■ INSTRUCTIONS TO FOLLOW
Return the data below unchanged, without images.
:: ENTRIES PROVIDED
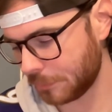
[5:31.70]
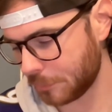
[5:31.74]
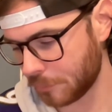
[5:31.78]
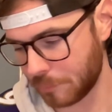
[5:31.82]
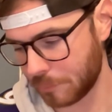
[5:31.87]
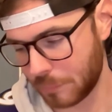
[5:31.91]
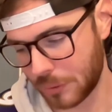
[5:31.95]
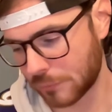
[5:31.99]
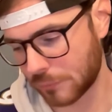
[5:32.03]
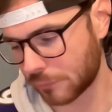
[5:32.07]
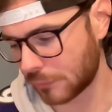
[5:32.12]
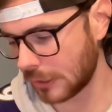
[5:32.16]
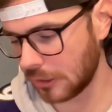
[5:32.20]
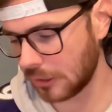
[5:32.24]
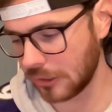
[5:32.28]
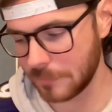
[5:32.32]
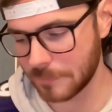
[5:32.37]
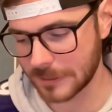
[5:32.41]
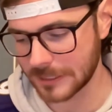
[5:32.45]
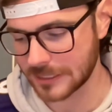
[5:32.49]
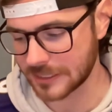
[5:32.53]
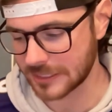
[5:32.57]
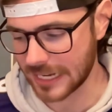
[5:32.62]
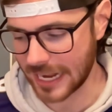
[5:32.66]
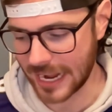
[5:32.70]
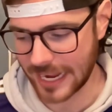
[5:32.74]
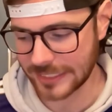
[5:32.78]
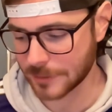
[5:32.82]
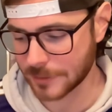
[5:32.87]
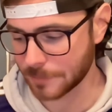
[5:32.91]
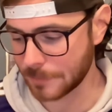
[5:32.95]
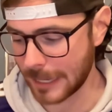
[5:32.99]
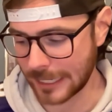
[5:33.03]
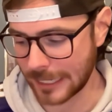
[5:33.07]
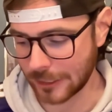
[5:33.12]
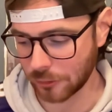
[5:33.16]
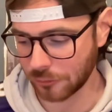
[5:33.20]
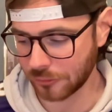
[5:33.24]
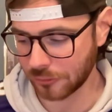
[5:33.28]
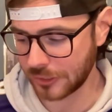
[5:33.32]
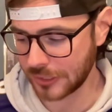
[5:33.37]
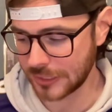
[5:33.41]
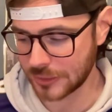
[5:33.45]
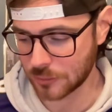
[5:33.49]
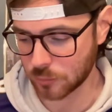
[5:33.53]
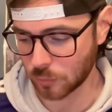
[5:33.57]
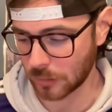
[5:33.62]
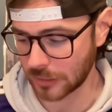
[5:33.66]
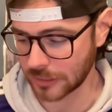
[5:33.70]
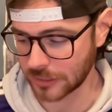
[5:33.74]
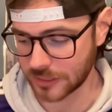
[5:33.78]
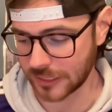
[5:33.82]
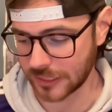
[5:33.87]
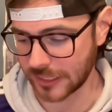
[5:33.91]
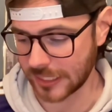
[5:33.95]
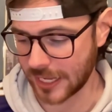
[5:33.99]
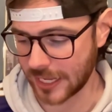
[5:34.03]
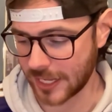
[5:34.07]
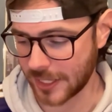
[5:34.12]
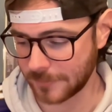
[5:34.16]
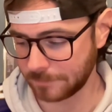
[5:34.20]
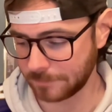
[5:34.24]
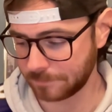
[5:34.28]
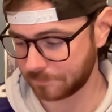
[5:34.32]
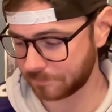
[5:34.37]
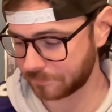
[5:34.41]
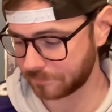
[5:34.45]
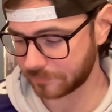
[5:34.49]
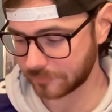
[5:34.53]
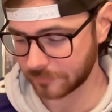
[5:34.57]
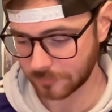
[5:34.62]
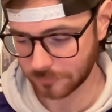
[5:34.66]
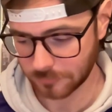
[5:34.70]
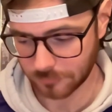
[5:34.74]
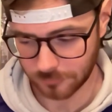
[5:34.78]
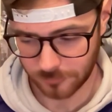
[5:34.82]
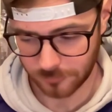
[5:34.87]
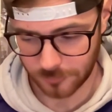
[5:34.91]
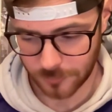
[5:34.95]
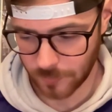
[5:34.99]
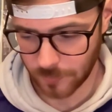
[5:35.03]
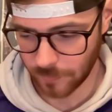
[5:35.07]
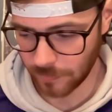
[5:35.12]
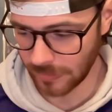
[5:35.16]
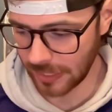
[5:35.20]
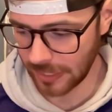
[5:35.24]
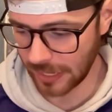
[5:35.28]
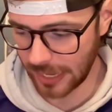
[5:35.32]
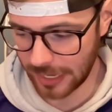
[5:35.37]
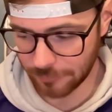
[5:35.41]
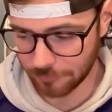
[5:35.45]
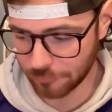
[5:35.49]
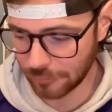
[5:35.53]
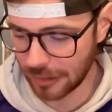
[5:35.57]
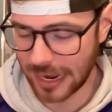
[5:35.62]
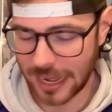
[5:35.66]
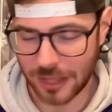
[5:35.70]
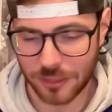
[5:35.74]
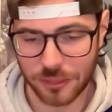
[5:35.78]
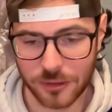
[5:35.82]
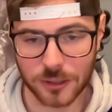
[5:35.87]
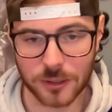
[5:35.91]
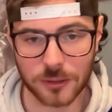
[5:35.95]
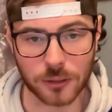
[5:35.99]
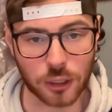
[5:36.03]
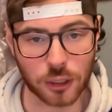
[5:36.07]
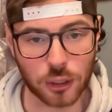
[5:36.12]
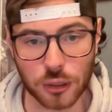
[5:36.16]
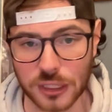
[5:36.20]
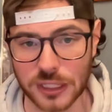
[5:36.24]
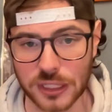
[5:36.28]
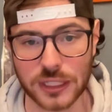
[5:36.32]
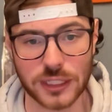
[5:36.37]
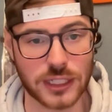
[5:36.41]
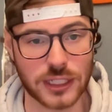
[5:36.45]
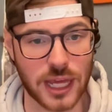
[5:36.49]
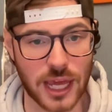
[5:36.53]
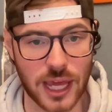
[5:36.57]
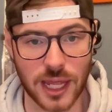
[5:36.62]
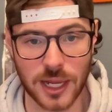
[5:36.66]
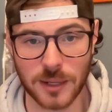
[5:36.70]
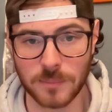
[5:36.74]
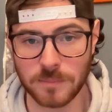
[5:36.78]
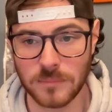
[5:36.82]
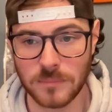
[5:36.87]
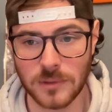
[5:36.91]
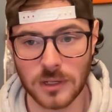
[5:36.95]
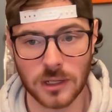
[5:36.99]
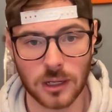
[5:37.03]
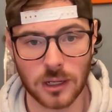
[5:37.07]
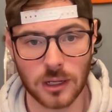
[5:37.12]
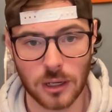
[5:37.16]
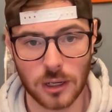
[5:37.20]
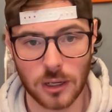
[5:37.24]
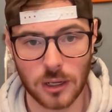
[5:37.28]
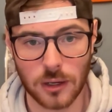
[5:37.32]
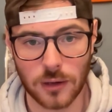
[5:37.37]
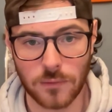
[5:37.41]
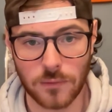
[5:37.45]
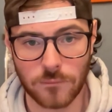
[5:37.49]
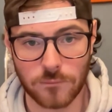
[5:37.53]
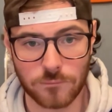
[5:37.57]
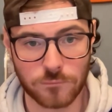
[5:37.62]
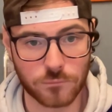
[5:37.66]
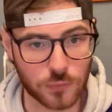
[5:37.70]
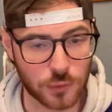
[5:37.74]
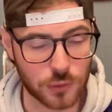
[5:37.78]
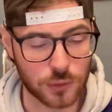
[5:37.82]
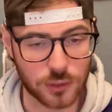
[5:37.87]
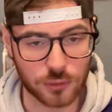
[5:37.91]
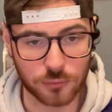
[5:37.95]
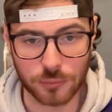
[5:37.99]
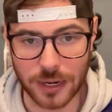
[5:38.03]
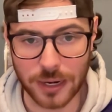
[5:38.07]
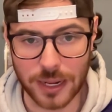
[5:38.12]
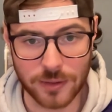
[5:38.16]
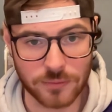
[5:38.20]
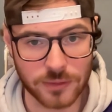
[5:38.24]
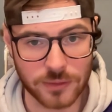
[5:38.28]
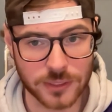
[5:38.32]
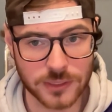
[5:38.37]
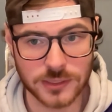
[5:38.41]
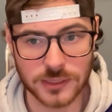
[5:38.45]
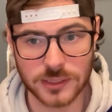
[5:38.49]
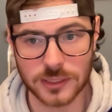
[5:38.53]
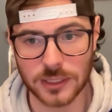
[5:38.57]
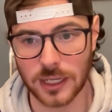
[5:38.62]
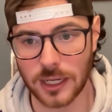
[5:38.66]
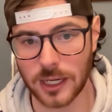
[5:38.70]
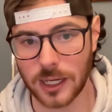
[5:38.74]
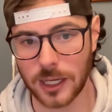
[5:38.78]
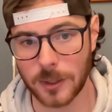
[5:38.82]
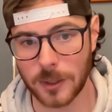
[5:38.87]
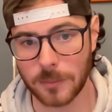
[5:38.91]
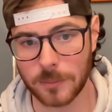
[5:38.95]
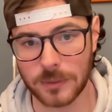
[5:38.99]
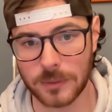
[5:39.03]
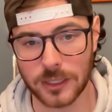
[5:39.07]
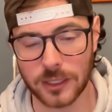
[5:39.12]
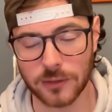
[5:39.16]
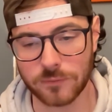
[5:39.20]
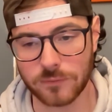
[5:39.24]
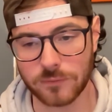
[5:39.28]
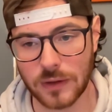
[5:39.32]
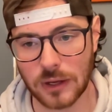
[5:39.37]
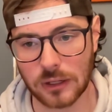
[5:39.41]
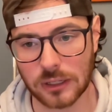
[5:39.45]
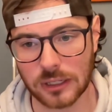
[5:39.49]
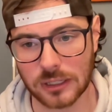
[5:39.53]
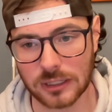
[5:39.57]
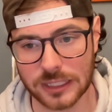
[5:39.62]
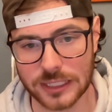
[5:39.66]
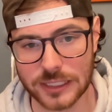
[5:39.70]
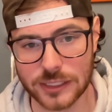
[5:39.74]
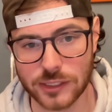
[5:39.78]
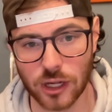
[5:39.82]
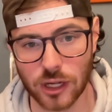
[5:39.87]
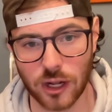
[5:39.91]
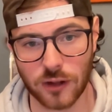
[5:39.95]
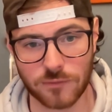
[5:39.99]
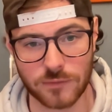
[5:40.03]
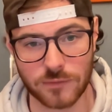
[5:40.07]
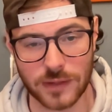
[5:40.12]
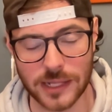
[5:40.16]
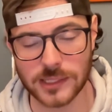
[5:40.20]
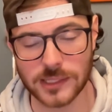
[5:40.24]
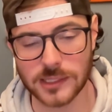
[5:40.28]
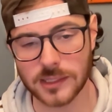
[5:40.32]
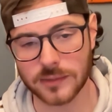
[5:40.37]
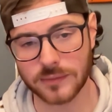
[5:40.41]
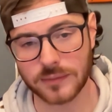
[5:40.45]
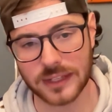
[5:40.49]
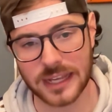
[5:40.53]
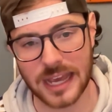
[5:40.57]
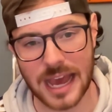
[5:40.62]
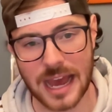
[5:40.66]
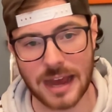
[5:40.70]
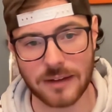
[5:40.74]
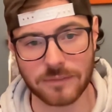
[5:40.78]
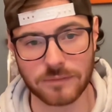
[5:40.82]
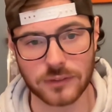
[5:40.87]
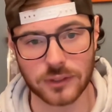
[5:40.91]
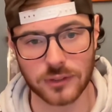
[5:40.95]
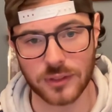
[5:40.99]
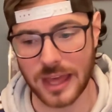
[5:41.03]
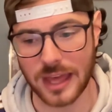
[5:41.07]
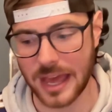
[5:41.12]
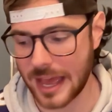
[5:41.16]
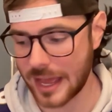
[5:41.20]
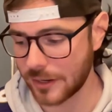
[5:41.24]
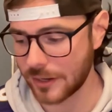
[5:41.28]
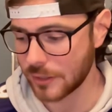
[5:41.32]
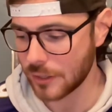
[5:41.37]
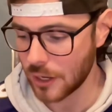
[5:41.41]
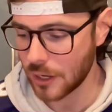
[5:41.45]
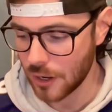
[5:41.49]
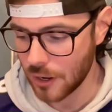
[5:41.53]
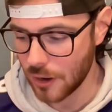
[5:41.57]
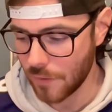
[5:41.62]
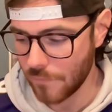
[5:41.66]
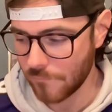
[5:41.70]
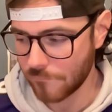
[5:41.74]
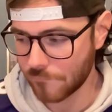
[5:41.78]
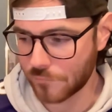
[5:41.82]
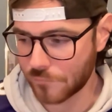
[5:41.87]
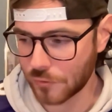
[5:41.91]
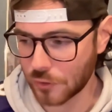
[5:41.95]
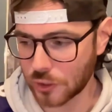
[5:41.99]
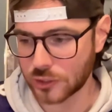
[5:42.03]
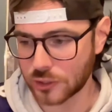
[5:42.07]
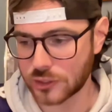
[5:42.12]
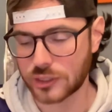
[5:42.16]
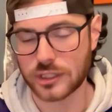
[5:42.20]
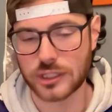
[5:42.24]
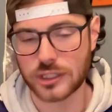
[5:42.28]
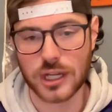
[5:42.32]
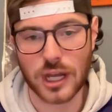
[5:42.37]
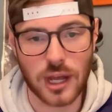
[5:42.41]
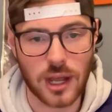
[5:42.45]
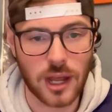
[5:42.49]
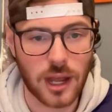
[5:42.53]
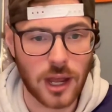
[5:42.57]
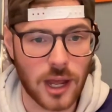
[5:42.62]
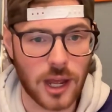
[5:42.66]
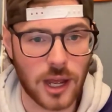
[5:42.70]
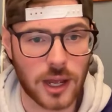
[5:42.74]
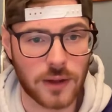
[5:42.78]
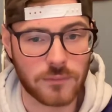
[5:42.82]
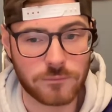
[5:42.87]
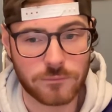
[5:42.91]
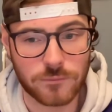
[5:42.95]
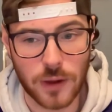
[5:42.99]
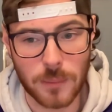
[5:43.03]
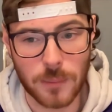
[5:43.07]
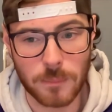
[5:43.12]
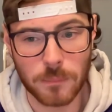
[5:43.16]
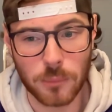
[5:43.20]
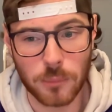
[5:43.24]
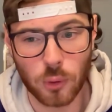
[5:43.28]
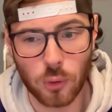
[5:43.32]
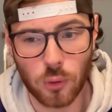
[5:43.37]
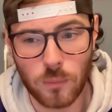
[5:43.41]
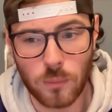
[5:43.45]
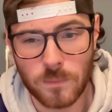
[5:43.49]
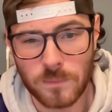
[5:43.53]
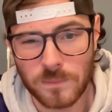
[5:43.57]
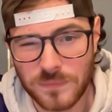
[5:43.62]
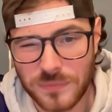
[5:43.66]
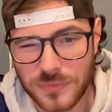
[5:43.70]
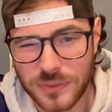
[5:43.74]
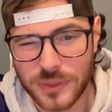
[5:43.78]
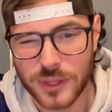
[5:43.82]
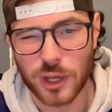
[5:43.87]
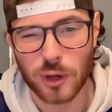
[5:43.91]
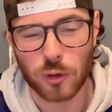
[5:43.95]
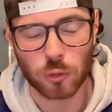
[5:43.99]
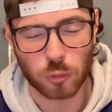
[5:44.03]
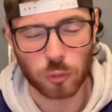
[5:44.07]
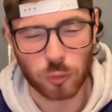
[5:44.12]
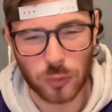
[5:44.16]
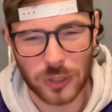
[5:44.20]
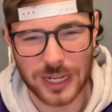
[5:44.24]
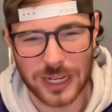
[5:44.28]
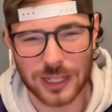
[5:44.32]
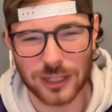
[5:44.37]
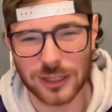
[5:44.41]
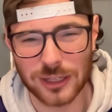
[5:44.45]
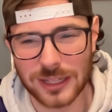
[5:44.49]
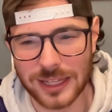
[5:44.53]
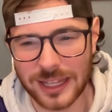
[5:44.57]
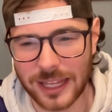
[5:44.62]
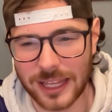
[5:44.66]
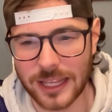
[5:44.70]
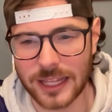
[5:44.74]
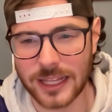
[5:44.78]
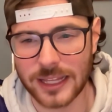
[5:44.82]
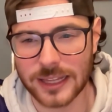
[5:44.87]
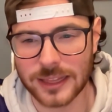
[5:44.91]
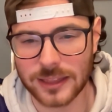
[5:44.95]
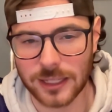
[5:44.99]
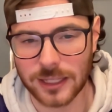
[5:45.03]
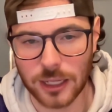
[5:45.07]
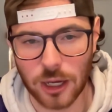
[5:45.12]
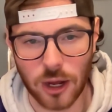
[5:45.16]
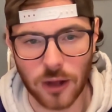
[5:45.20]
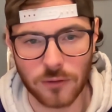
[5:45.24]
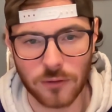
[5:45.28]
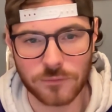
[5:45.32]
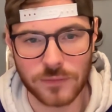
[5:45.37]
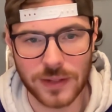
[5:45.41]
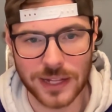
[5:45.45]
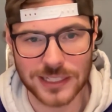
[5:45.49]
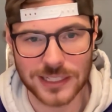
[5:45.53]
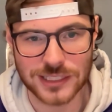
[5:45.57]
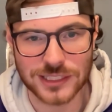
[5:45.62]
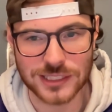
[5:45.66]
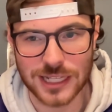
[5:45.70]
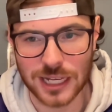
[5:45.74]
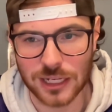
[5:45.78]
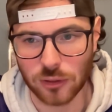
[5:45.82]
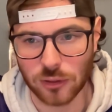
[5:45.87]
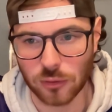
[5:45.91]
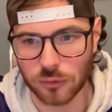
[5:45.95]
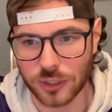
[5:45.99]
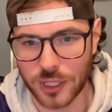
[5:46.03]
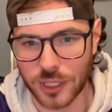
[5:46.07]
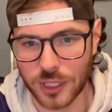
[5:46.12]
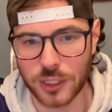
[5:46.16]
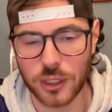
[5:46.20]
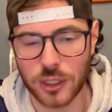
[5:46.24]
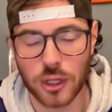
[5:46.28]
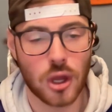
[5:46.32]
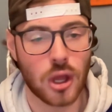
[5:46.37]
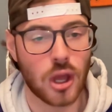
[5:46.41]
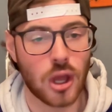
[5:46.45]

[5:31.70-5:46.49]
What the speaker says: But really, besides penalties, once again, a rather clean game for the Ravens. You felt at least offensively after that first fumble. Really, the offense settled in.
::::
■ REPLY TO THE EXERCISE
[5:31.70]
[5:31.74]
[5:31.78]
[5:31.82]
[5:31.87]
[5:31.91]
[5:31.95]
[5:31.99]
[5:32.03]
[5:32.07]
[5:32.12]
[5:32.16]
[5:32.20]
[5:32.24]
[5:32.28]
[5:32.32]
[5:32.37]
[5:32.41]
[5:32.45]
[5:32.49]
[5:32.53]
[5:32.57]
[5:32.62]
[5:32.66]
[5:32.70]
[5:32.74]
[5:32.78]
[5:32.82]
[5:32.87]
[5:32.91]
[5:32.95]
[5:32.99]
[5:33.03]
[5:33.07]
[5:33.12]
[5:33.16]
[5:33.20]
[5:33.24]
[5:33.28]
[5:33.32]
[5:33.37]
[5:33.41]
[5:33.45]
[5:33.49]
[5:33.53]
[5:33.57]
[5:33.62]
[5:33.66]
[5:33.70]
[5:33.74]
[5:33.78]
[5:33.82]
[5:33.87]
[5:33.91]
[5:33.95]
[5:33.99]
[5:34.03]
[5:34.07]
[5:34.12]
[5:34.16]
[5:34.20]
[5:34.24]
[5:34.28]
[5:34.32]
[5:34.37]
[5:34.41]
[5:34.45]
[5:34.49]
[5:34.53]
[5:34.57]
[5:34.62]
[5:34.66]
[5:34.70]
[5:34.74]
[5:34.78]
[5:34.82]
[5:34.87]
[5:34.91]
[5:34.95]
[5:34.99]
[5:35.03]
[5:35.07]
[5:35.12]
[5:35.16]
[5:35.20]
[5:35.24]
[5:35.28]
[5:35.32]
[5:35.37]
[5:35.41]
[5:35.45]
[5:35.49]
[5:35.53]
[5:35.57]
[5:35.62]
[5:35.66]
[5:35.70]
[5:35.74]
[5:35.78]
[5:35.82]
[5:35.87]
[5:35.91]
[5:35.95]
[5:35.99]
[5:36.03]
[5:36.07]
[5:36.12]
[5:36.16]
[5:36.20]
[5:36.24]
[5:36.28]
[5:36.32]
[5:36.37]
[5:36.41]
[5:36.45]
[5:36.49]
[5:36.53]
[5:36.57]
[5:36.62]
[5:36.66]
[5:36.70]
[5:36.74]
[5:36.78]
[5:36.82]
[5:36.87]
[5:36.91]
[5:36.95]
[5:36.99]
[5:37.03]
[5:37.07]
[5:37.12]
[5:37.16]
[5:37.20]
[5:37.24]
[5:37.28]
[5:37.32]
[5:37.37]
[5:37.41]
[5:37.45]
[5:37.49]
[5:37.53]
[5:37.57]
[5:37.62]
[5:37.66]
[5:37.70]
[5:37.74]
[5:37.78]
[5:37.82]
[5:37.87]
[5:37.91]
[5:37.95]
[5:37.99]
[5:38.03]
[5:38.07]
[5:38.12]
[5:38.16]
[5:38.20]
[5:38.24]
[5:38.28]
[5:38.32]
[5:38.37]
[5:38.41]
[5:38.45]
[5:38.49]
[5:38.53]
[5:38.57]
[5:38.62]
[5:38.66]
[5:38.70]
[5:38.74]
[5:38.78]
[5:38.82]
[5:38.87]
[5:38.91]
[5:38.95]
[5:38.99]
[5:39.03]
[5:39.07]
[5:39.12]
[5:39.16]
[5:39.20]
[5:39.24]
[5:39.28]
[5:39.32]
[5:39.37]
[5:39.41]
[5:39.45]
[5:39.49]
[5:39.53]
[5:39.57]
[5:39.62]
[5:39.66]
[5:39.70]
[5:39.74]
[5:39.78]
[5:39.82]
[5:39.87]
[5:39.91]
[5:39.95]
[5:39.99]
[5:40.03]
[5:40.07]
[5:40.12]
[5:40.16]
[5:40.20]
[5:40.24]
[5:40.28]
[5:40.32]
[5:40.37]
[5:40.41]
[5:40.45]
[5:40.49]
[5:40.53]
[5:40.57]
[5:40.62]
[5:40.66]
[5:40.70]
[5:40.74]
[5:40.78]
[5:40.82]
[5:40.87]
[5:40.91]
[5:40.95]
[5:40.99]
[5:41.03]
[5:41.07]
[5:41.12]
[5:41.16]
[5:41.20]
[5:41.24]
[5:41.28]
[5:41.32]
[5:41.37]
[5:41.41]
[5:41.45]
[5:41.49]
[5:41.53]
[5:41.57]
[5:41.62]
[5:41.66]
[5:41.70]
[5:41.74]
[5:41.78]
[5:41.82]
[5:41.87]
[5:41.91]
[5:41.95]
[5:41.99]
[5:42.03]
[5:42.07]
[5:42.12]
[5:42.16]
[5:42.20]
[5:42.24]
[5:42.28]
[5:42.32]
[5:42.37]
[5:42.41]
[5:42.45]
[5:42.49]
[5:42.53]
[5:42.57]
[5:42.62]
[5:42.66]
[5:42.70]
[5:42.74]
[5:42.78]
[5:42.82]
[5:42.87]
[5:42.91]
[5:42.95]
[5:42.99]
[5:43.03]
[5:43.07]
[5:43.12]
[5:43.16]
[5:43.20]
[5:43.24]
[5:43.28]
[5:43.32]
[5:43.37]
[5:43.41]
[5:43.45]
[5:43.49]
[5:43.53]
[5:43.57]
[5:43.62]
[5:43.66]
[5:43.70]
[5:43.74]
[5:43.78]
[5:43.82]
[5:43.87]
[5:43.91]
[5:43.95]
[5:43.99]
[5:44.03]
[5:44.07]
[5:44.12]
[5:44.16]
[5:44.20]
[5:44.24]
[5:44.28]
[5:44.32]
[5:44.37]
[5:44.41]
[5:44.45]
[5:44.49]
[5:44.53]
[5:44.57]
[5:44.62]
[5:44.66]
[5:44.70]
[5:44.74]
[5:44.78]
[5:44.82]
[5:44.87]
[5:44.91]
[5:44.95]
[5:44.99]
[5:45.03]
[5:45.07]
[5:45.12]
[5:45.16]
[5:45.20]
[5:45.24]
[5:45.28]
[5:45.32]
[5:45.37]
[5:45.41]
[5:45.45]
[5:45.49]
[5:45.53]
[5:45.57]
[5:45.62]
[5:45.66]
[5:45.70]
[5:45.74]
[5:45.78]
[5:45.82]
[5:45.87]
[5:45.91]
[5:45.95]
[5:45.99]
[5:46.03]
[5:46.07]
[5:46.12]
[5:46.16]
[5:46.20]
[5:46.24]
[5:46.28]
[5:46.32]
[5:46.37]
[5:46.41]
[5:46.45]

[5:31.70-5:46.49]
What the speaker says: But really, besides penalties, once again, a rather clean game for the Ravens. You felt at least offensively after that first fumble. Really, the offense settled in.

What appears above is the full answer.